The alternative is to load the unit until fuel flow reaches some setpoint, and then maintain fuel flow constant regardless of changes in ambient conditions. At some times during the day, the unit would not be producing as much power output as it could; at other parts of the day it might actually be overfiring (exceeding the optimal firing temperature for the turbine section materials) and unnecessarily decreasing the life expectancy of the parts.

But, gas turbines have been operating for decades at Base Load with compressor discharge pressure-biased exhaust temperature control--and doing so reliably and as designed, with optimal parts life and optimal effienciency as ambient conditions vary.
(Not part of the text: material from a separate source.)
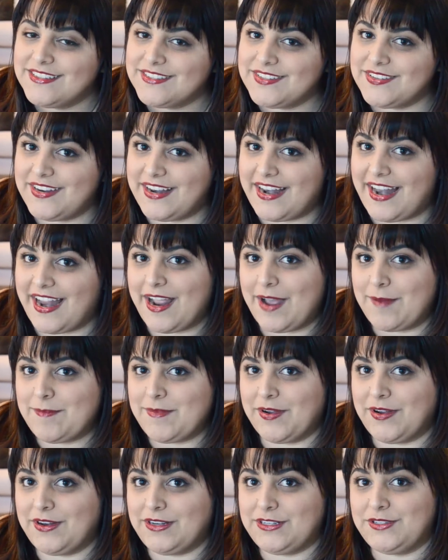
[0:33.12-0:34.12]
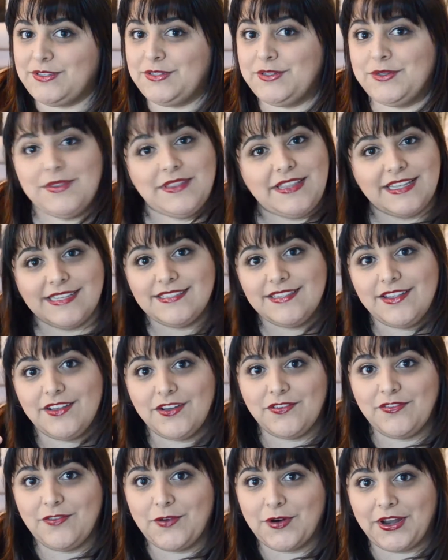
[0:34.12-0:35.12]
So today I'm going to do this
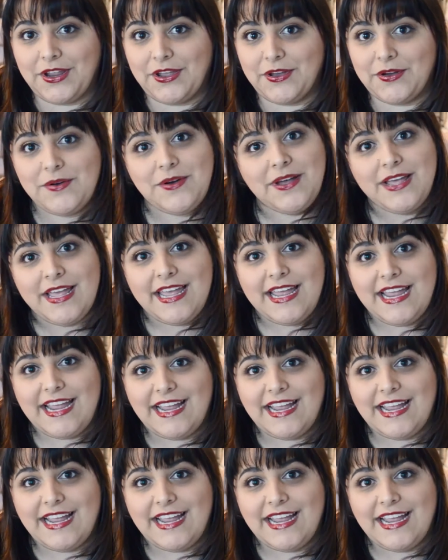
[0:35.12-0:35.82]
look for you.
By the way, you should already have plots of fuel flow and exhaust temperature and power ouput as the unit is being loaded from FSNL to Base Load, and unloaded from Base Load to FSNL. In all cases, as compressor discharge pressure increases, fuel flow increases; as compressor discharge pressure decreases, fuel flow decreases. The difference is that at Part Load (when the unit is operating on ... Droop speed control .!.!.! isn't this where we started this thread????), the exhaust temperature increases or decreases as fuel increases or decreases.

Au revoir!
 
This year we replace an old turbine-controller (ProControl ABB) by a new Triconex-controller. Not being familiar with turbines in general, I found your discussions about 'speed droop' an interesting starting-point to build up my understanding on this subject. Thanks for sharing the knowledge...
 
We have a gas turbine generator rated 20 MW with Mark V control system. It is running in parallel with two steam turbine generators rated 10.5 MW each.We are not connected to the grid and run our system in isolation. Our system peak load is 36 MW. We are now running all the machines in droop mode. We would like to operate the gas turbine in Isochronous mode to have a tight control on our system frequency. But we forsee a problem that in case of tripping of big loads, the isochronous machine may unload to below 11 MW and pose a problem to the HRSG associated with it. Is there any way by which we can operate the machine in isochronous mode and ensure that the load on it does not go below a predefined load limit? Is there a logic through which the Isochronous mode be made to revert to Droop control mode on reaching a pre defined load? I guess not. Pls provide your valuable expert comments. It was an amazing experience going through your discussion, starting with the flyball governor and ending with the latest technology.

Best regards.
K.Jayapal
 
It sounds as if maintaining steam flow/temperature/pressure to a process is a requirement, and that you have to manually unload the steam turbines in order to maintain sufficient load on the gas turbine to have sufficient exhaust temperature for the HRSG. Custom sequencing and logic in the Mk V could be written to do something similar to what you describe by monitoring gas turbine output and/or exhaust temperature, but one would think some kind of plant load control scheme executed in a DCS or overall plant control system to monitor load swings and breaker/starter status might be a better option. This way, the steam turbines could be automatically unloaded to keep load/exhaust temperature up on the gas turbine.

Does the gas turbine have IGV Exhaust Temperature Control, sometimes called "Combined Cycle Exhaust Temperature Control"? If so, is it enabled and working? For units with modulated IGVs, this can be used to maximize exhaust temperature at part load operation.